INSTRUCTIONS FOR THE TASK — Only the lines from the one containing "(0.00 s to 1.00 s)" through the last line of the material should be copied, exactly as written and without pictures.

MATERIALS PROVIDED —

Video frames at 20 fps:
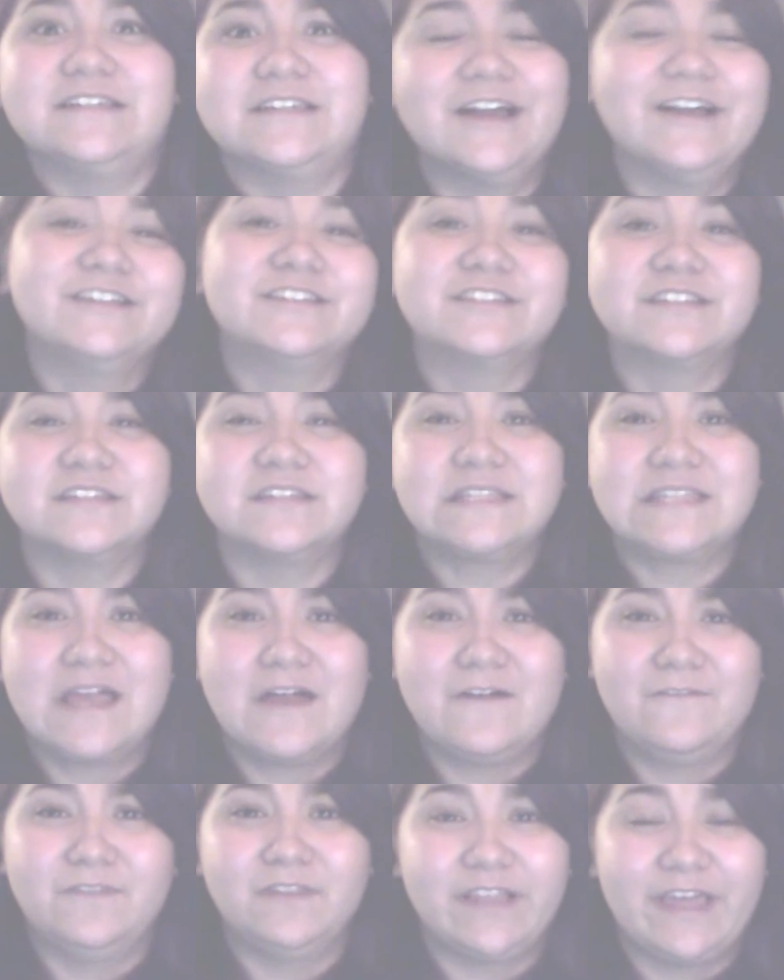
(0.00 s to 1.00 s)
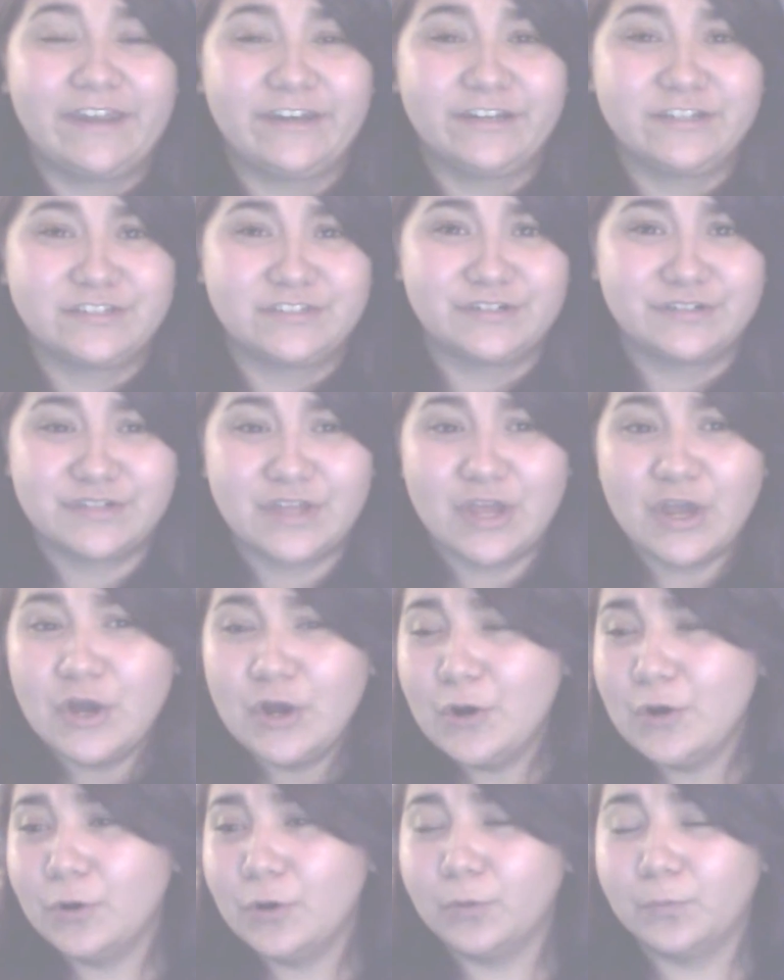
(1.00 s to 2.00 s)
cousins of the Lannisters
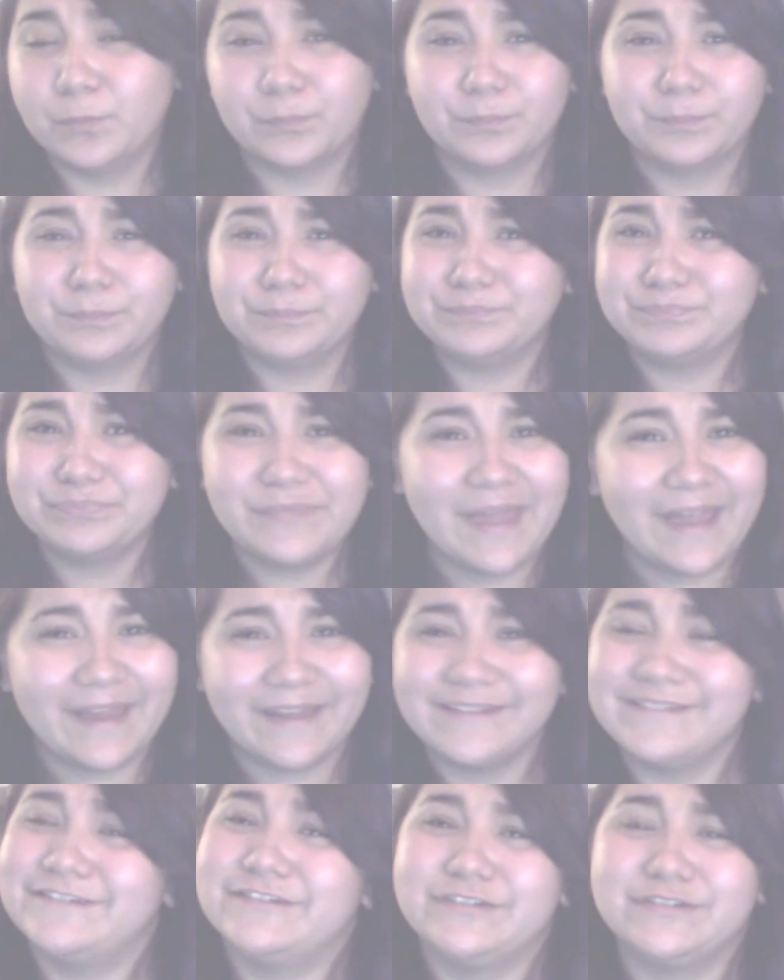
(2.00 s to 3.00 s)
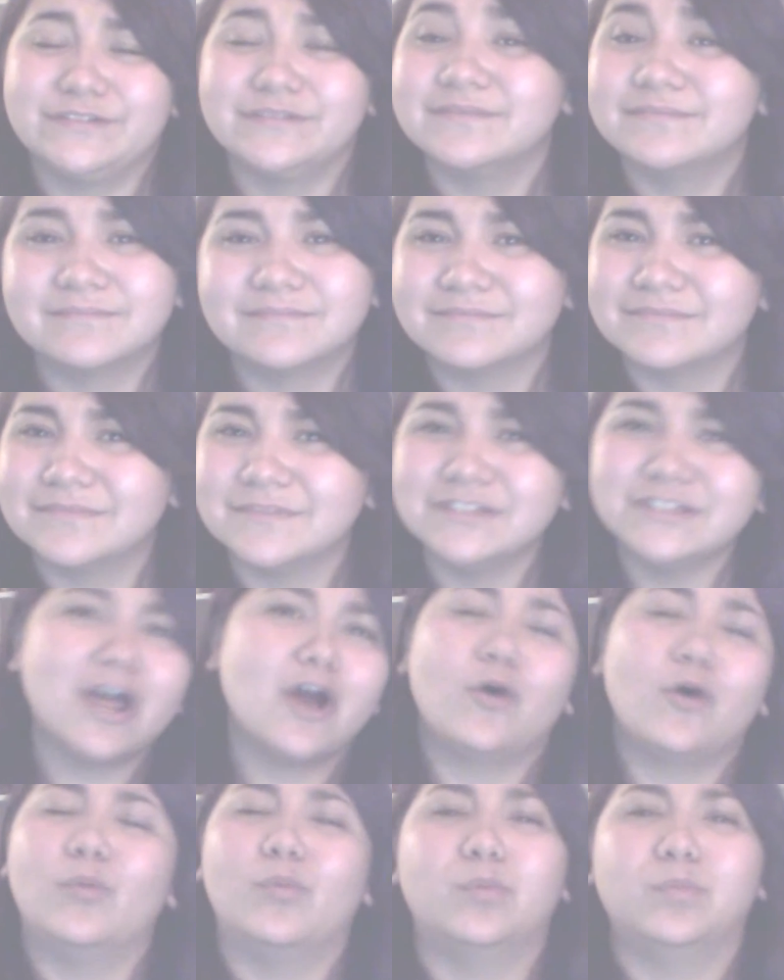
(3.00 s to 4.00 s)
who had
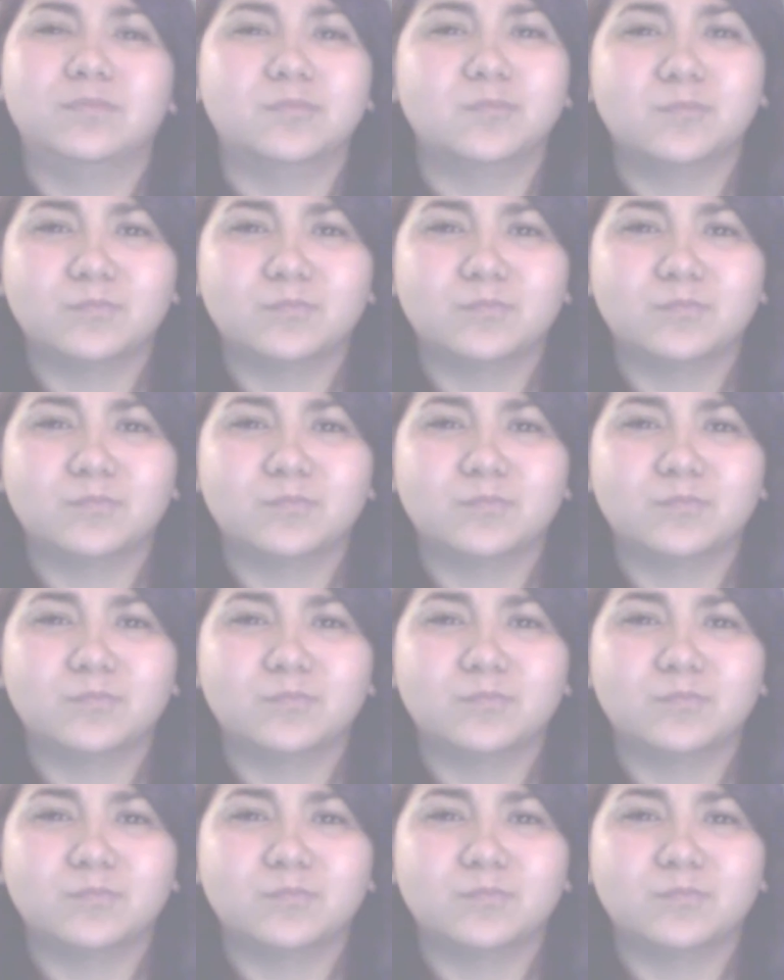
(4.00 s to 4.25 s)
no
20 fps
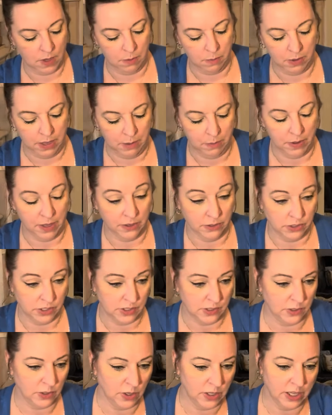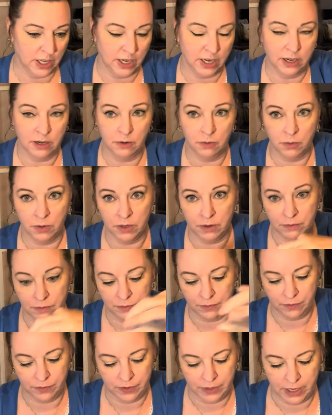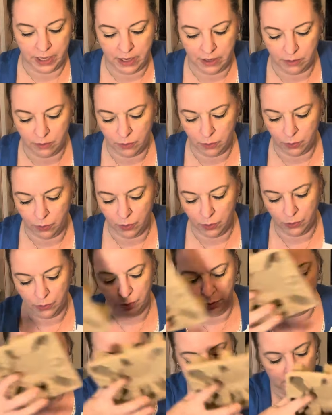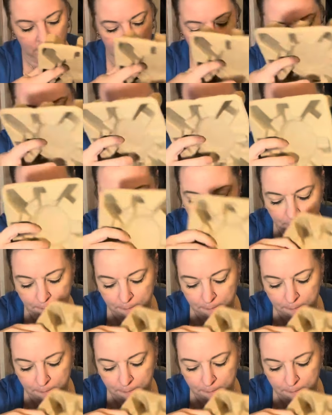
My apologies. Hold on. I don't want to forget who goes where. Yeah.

RESULT OF THIS EXERCISE —
(0.00 s to 1.00 s)
(1.00 s to 2.00 s)
cousins of the Lannisters
(2.00 s to 3.00 s)
(3.00 s to 4.00 s)
who had
(4.00 s to 4.25 s)
no
20 fps
My apologies. Hold on. I don't want to forget who goes where. Yeah.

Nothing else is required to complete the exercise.